Repeat the data that follows verbatim. Images are not part of the copy.

SOURCE DATA =
□ □ □ □ □ □ □
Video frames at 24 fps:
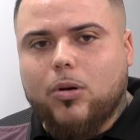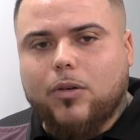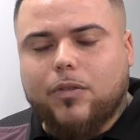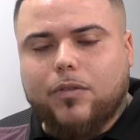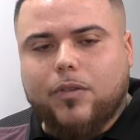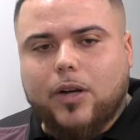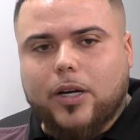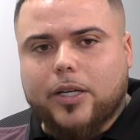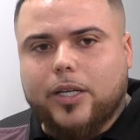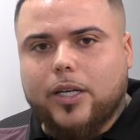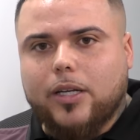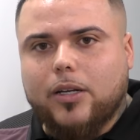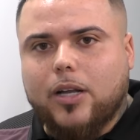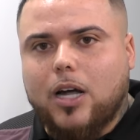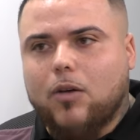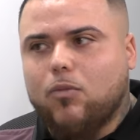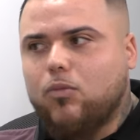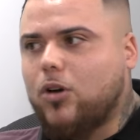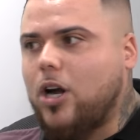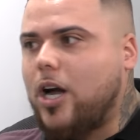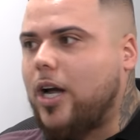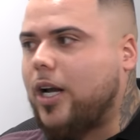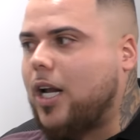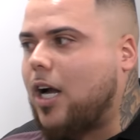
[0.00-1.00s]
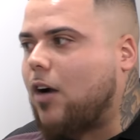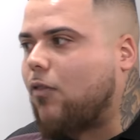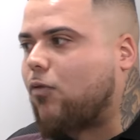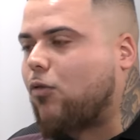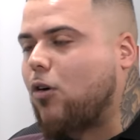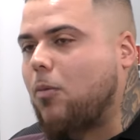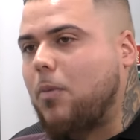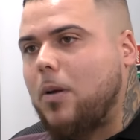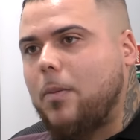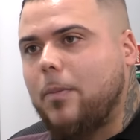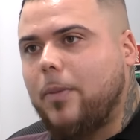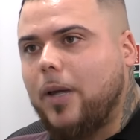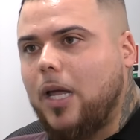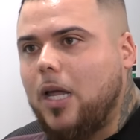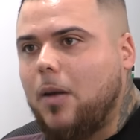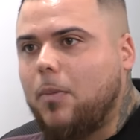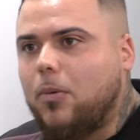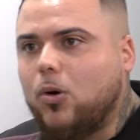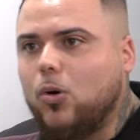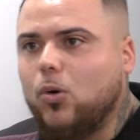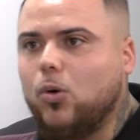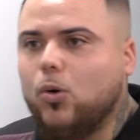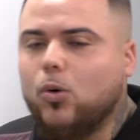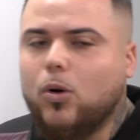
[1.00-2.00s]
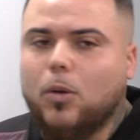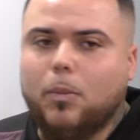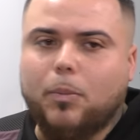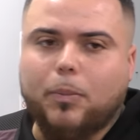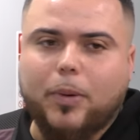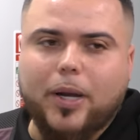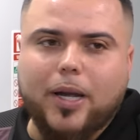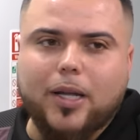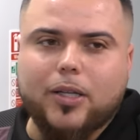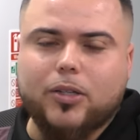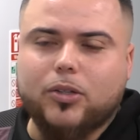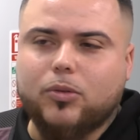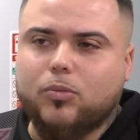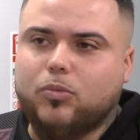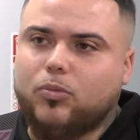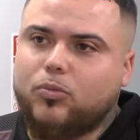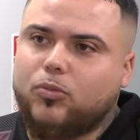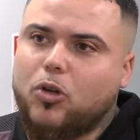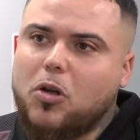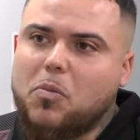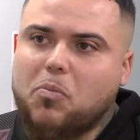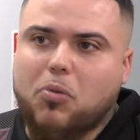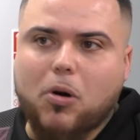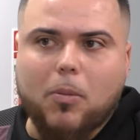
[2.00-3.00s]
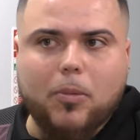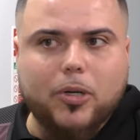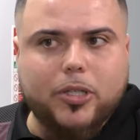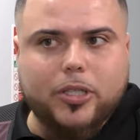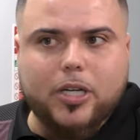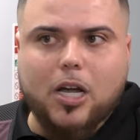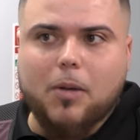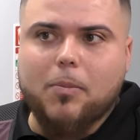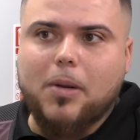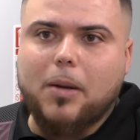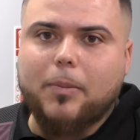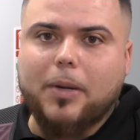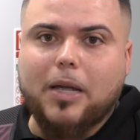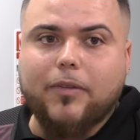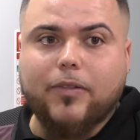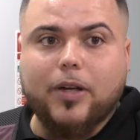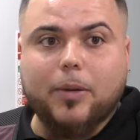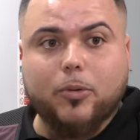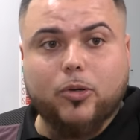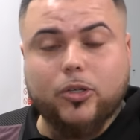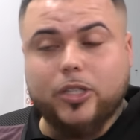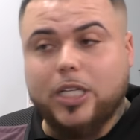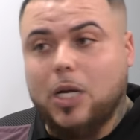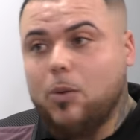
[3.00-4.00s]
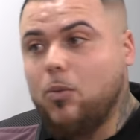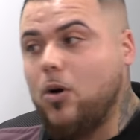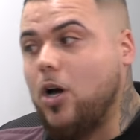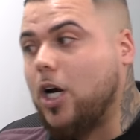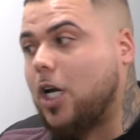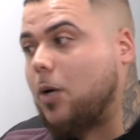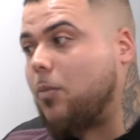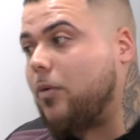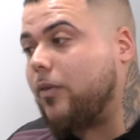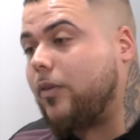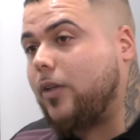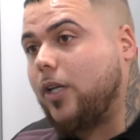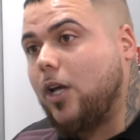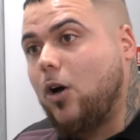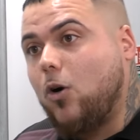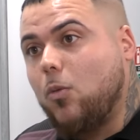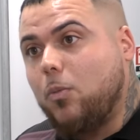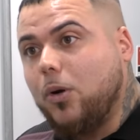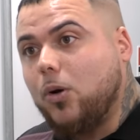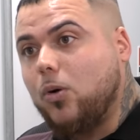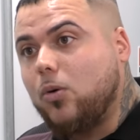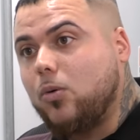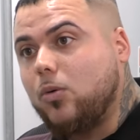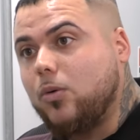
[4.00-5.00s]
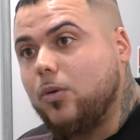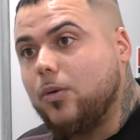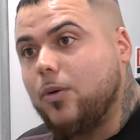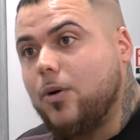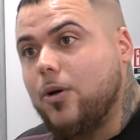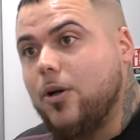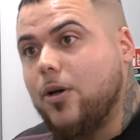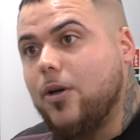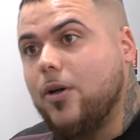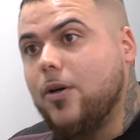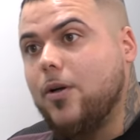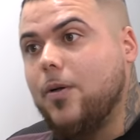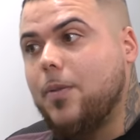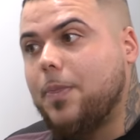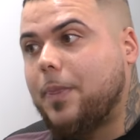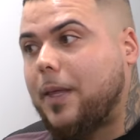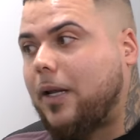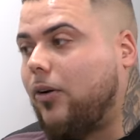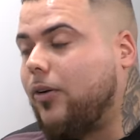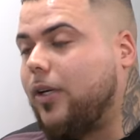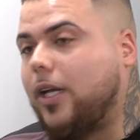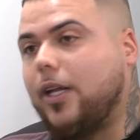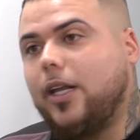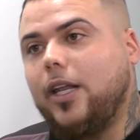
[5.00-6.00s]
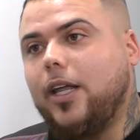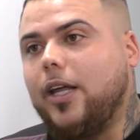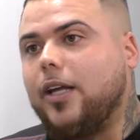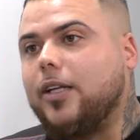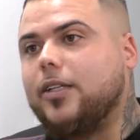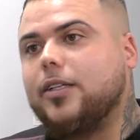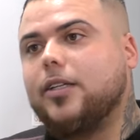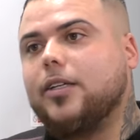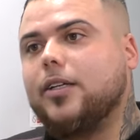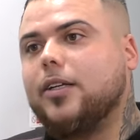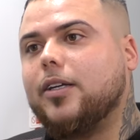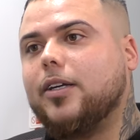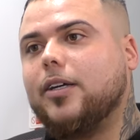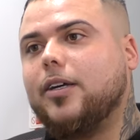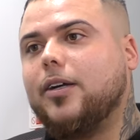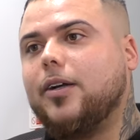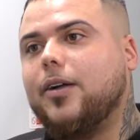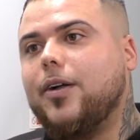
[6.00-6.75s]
who are fucking like going out robbing people who are being doing proper scumbag behavior. because they're working with the old bill, they don't get nicked.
□ □ □ □ □ □ □
TASK OUTPUT =
Video frames at 24 fps:
[0.00-1.00s]
[1.00-2.00s]
[2.00-3.00s]
[3.00-4.00s]
[4.00-5.00s]
[5.00-6.00s]
[6.00-6.75s]
who are fucking like going out robbing people who are being doing proper scumbag behavior. because they're working with the old bill, they don't get nicked.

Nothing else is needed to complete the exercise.